- [Recorded information]
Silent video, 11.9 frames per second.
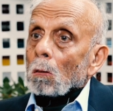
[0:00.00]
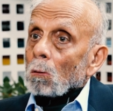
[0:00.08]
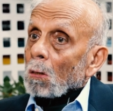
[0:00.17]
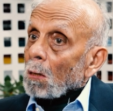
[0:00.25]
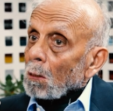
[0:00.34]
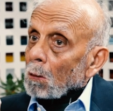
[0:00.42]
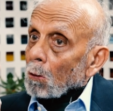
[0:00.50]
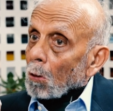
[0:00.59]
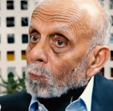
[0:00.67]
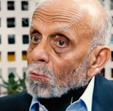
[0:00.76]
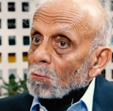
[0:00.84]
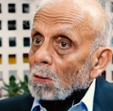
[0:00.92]
The Indian
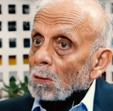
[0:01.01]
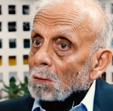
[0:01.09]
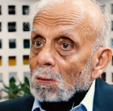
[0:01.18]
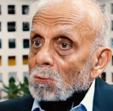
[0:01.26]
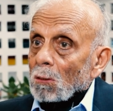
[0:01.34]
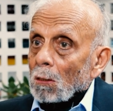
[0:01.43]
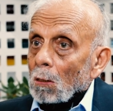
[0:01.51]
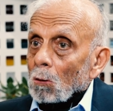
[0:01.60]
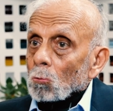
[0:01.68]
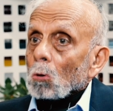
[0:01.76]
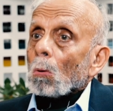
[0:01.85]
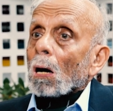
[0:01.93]
officer doesn't say,
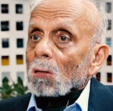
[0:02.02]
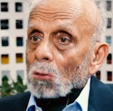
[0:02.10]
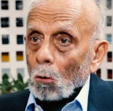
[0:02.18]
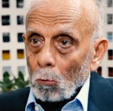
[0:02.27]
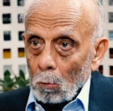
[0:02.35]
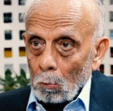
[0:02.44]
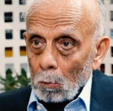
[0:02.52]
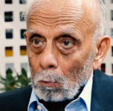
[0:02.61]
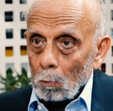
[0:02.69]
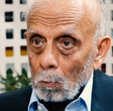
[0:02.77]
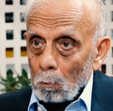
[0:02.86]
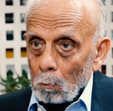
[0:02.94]
"Tum aage jao,
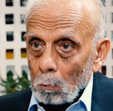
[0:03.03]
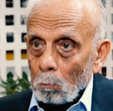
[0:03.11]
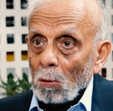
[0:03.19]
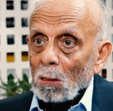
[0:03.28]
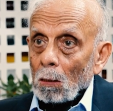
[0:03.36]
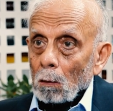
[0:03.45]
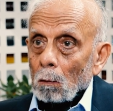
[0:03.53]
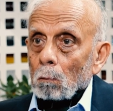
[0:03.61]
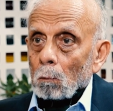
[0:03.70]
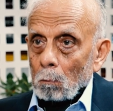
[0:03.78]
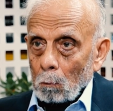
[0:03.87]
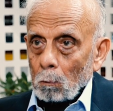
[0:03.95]

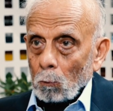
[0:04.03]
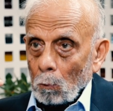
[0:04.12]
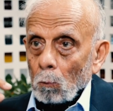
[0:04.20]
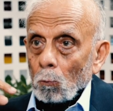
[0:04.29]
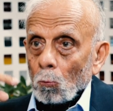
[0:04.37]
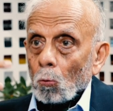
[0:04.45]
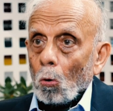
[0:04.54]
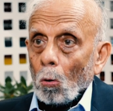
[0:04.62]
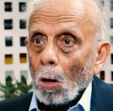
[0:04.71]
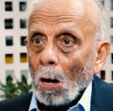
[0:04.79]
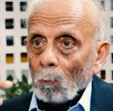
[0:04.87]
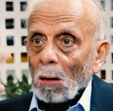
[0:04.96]
you
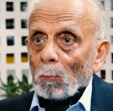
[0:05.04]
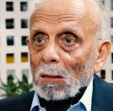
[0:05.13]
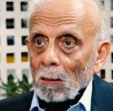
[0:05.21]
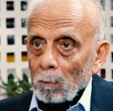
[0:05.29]
go, I'm coming."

- [Problem to solve]
Each entry above is to be written out exactly. The pictures stay out.

- [Task result]
Silent video, 11.9 frames per second.
[0:00.00]
[0:00.08]
[0:00.17]
[0:00.25]
[0:00.34]
[0:00.42]
[0:00.50]
[0:00.59]
[0:00.67]
[0:00.76]
[0:00.84]
[0:00.92]
The Indian
[0:01.01]
[0:01.09]
[0:01.18]
[0:01.26]
[0:01.34]
[0:01.43]
[0:01.51]
[0:01.60]
[0:01.68]
[0:01.76]
[0:01.85]
[0:01.93]
officer doesn't say,
[0:02.02]
[0:02.10]
[0:02.18]
[0:02.27]
[0:02.35]
[0:02.44]
[0:02.52]
[0:02.61]
[0:02.69]
[0:02.77]
[0:02.86]
[0:02.94]
"Tum aage jao,
[0:03.03]
[0:03.11]
[0:03.19]
[0:03.28]
[0:03.36]
[0:03.45]
[0:03.53]
[0:03.61]
[0:03.70]
[0:03.78]
[0:03.87]
[0:03.95]

[0:04.03]
[0:04.12]
[0:04.20]
[0:04.29]
[0:04.37]
[0:04.45]
[0:04.54]
[0:04.62]
[0:04.71]
[0:04.79]
[0:04.87]
[0:04.96]
you
[0:05.04]
[0:05.13]
[0:05.21]
[0:05.29]
go, I'm coming."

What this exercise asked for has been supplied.